While the authorities initially thought Ben possessed limited financial means, they were shocked to discover he and his mother, then 85, owned $500,000, mostly in cash or liquid assets. His ex-girlfriend, Cheryl Ann Kunkle, told the investigators he always conveyed he lived on Social Security. The investigators pored over the records of Ben’s assets, hoping to find a motive for his murder. They found he rented a safe deposit box at the Brodheadsville branch of East Stroudsburg Savings Association, though it offered no additional clues.
The detectives looked through checking accounts, stocks, bonds, and real estate investment trusts in brokerage accounts, bank certificates of deposit, savings accounts in four area banks, plus U.S. Savings Bonds worth $76,000. However, they made a breakthrough when they discovered Cheryl had filed a home invasion report three months before the murder.
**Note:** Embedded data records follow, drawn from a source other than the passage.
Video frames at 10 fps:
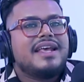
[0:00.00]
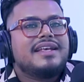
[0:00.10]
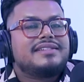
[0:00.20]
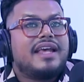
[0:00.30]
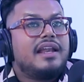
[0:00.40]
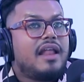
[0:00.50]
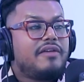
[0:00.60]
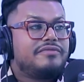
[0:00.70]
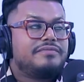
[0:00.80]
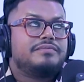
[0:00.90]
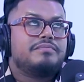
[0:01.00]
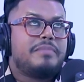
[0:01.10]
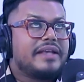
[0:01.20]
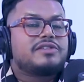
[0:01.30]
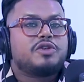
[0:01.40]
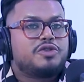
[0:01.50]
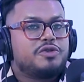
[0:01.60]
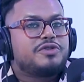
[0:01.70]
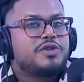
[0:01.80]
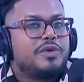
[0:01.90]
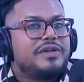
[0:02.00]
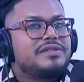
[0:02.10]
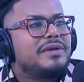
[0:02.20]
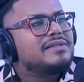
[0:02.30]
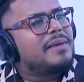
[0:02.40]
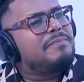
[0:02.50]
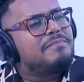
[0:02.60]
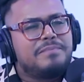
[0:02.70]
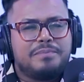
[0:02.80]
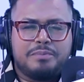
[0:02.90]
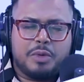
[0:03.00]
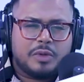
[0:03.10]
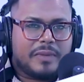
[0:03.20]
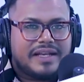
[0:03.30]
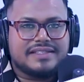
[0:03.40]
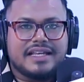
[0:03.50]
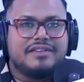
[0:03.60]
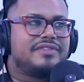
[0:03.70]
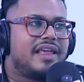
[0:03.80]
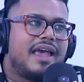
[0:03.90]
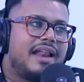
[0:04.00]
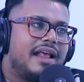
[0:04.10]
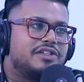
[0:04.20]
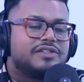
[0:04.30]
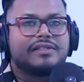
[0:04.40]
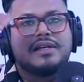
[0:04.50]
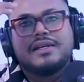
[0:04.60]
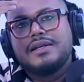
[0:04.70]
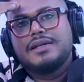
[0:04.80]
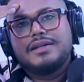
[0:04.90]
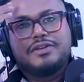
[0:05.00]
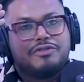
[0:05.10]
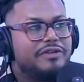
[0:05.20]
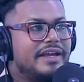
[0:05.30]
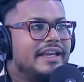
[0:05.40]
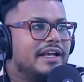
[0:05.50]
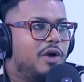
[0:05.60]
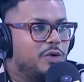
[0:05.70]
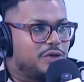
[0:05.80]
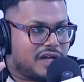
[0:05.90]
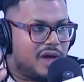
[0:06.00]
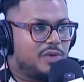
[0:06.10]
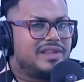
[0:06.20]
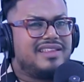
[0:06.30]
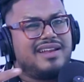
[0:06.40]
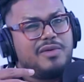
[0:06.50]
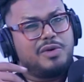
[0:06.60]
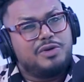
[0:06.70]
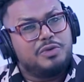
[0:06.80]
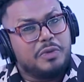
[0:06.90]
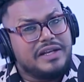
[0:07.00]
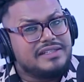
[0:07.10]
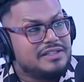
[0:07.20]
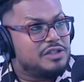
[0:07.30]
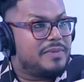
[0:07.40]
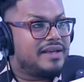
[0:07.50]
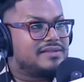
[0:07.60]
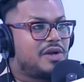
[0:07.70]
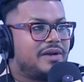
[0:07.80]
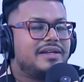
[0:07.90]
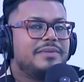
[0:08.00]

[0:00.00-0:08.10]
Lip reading: See, I love based on true stories because I put myself there and I just really go to town with it, and I want to do research based on it.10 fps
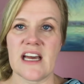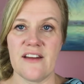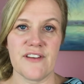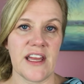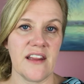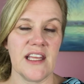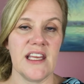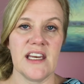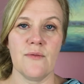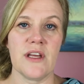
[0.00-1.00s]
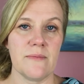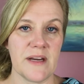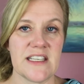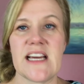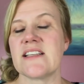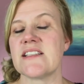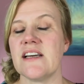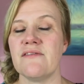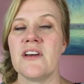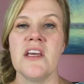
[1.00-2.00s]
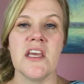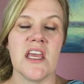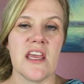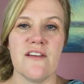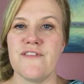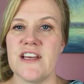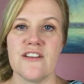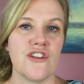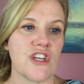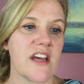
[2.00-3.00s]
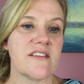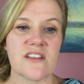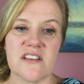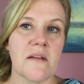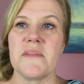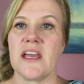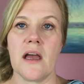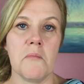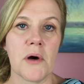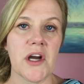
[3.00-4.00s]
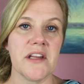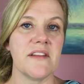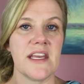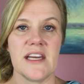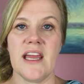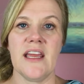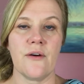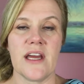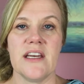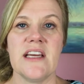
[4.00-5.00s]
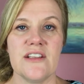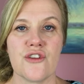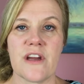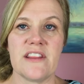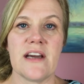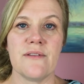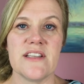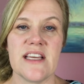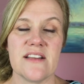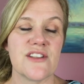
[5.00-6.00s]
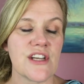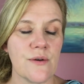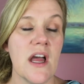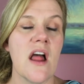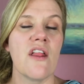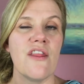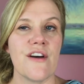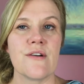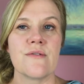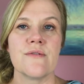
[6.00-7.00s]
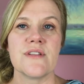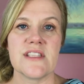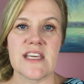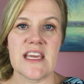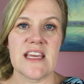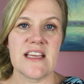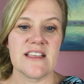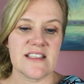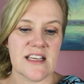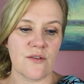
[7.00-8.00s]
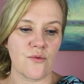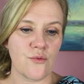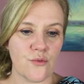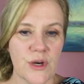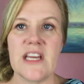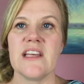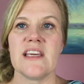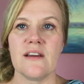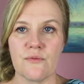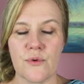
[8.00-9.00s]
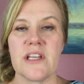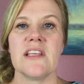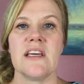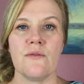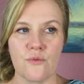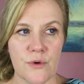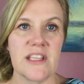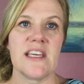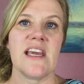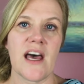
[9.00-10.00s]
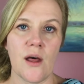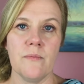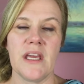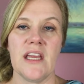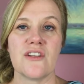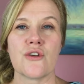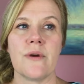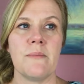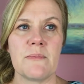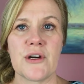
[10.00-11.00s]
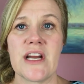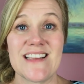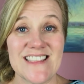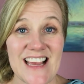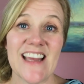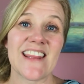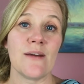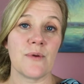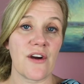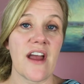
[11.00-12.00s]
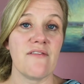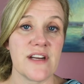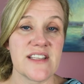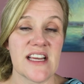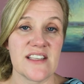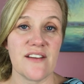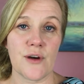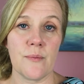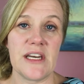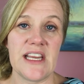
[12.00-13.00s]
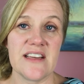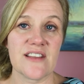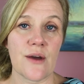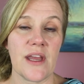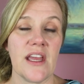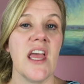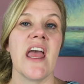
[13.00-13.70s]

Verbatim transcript: I file it with my tax stuff. If it's just something I bought, then I go ahead and shred that receipt. So those things really, really, really help me to remember exactly where every cent of our money is going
The authorities interviewed the people she named in the complaint — April Steinhauser, who previously dated Cheryl’s brother, and her erstwhile boyfriend, Nathaniel Evans.
However, April alleged Cheryl had asked her and Nathaniel to kill Ben, allegedly offering them $1,500 upfront and another $1,500 after the job was done. However, the duo took the money, broke into Ben’s home, stole the safe box where he kept his cash, and fled without killing him. A furious Cheryl reported them to Pocono Mountain Regional Police Officer Marty Reynolds, whom she was dating then. Nathaniel threatened Cheryl he would inform the police about her murder plot, and a scared Cheryl left them alone.
The detectives ruled out Nathaniel as a suspect since he was in prison on unrelated charges when the crime occurred. Marty was also dismissed since his boot mark did not match the one on the stairs. The investigators focused on Cheryl and discovered she had a son, Jonathan Kunkle, with Ben and was embroiled in a custody battle in the months leading up to the killing. Meanwhile, Cheryl provided a tape recording to the police where April recanted her statements against her.
With no suspects or evidence, the case went cold till May 2004, when the Pike County police investigated a double homicide. They discovered the bodies of Kristin Fisher, 17, with a noose around her neck, and her 7-month-old daughter, Kaylee. The investigation revealed Gregory Rowe was the biological father of the slain infant. When they arrested Gregory as a suspect in the murders, he revealed he was the elder son of Cheryl and told the officers how his mother had confessed to him about killing Ben.
Where is Cheryl Ann Kunkle Now?
Cheryl was already in prison after being sentenced in 2004 for tampering with evidence and obstructing police while they investigated her son for the murders. Gregory, then 19, testified in her December 2005 trial how he was 15 in November 2001 and drove her mother to Ben’s residence on the night of the murder. He waited in a nearby wooded area for an hour before again picking her up.
He claimed she got in the back seat and changed her clothes, throwing the old clothes and a baseball bat through the window as they drove on Route 715. After the police questioned Cheryl about Ben’s death, Gregory confronted her, and she allegedly admitted to him about spraying Ben with a mace before beating him to death with a bat. Self-employed mason Gerard Terlesky also testified how Cheryl later made him drive her back to Route 715 and retrieve the items she dumped.
He alleged she burned the clothes in a plastic bag in a field behind her father’s Effort house and the bat in the woods off Hypsy Gap Road in Chestnuthill Township. Based on witness testimonies and circumstantial evidence, Cheryl was found guilty of murder and sentenced to life without parole in June 2007. She appealed against her sentence but was turned down in 2016. The 54-year-old is incarcerated at the State Correctional Institution Cambridge Springs.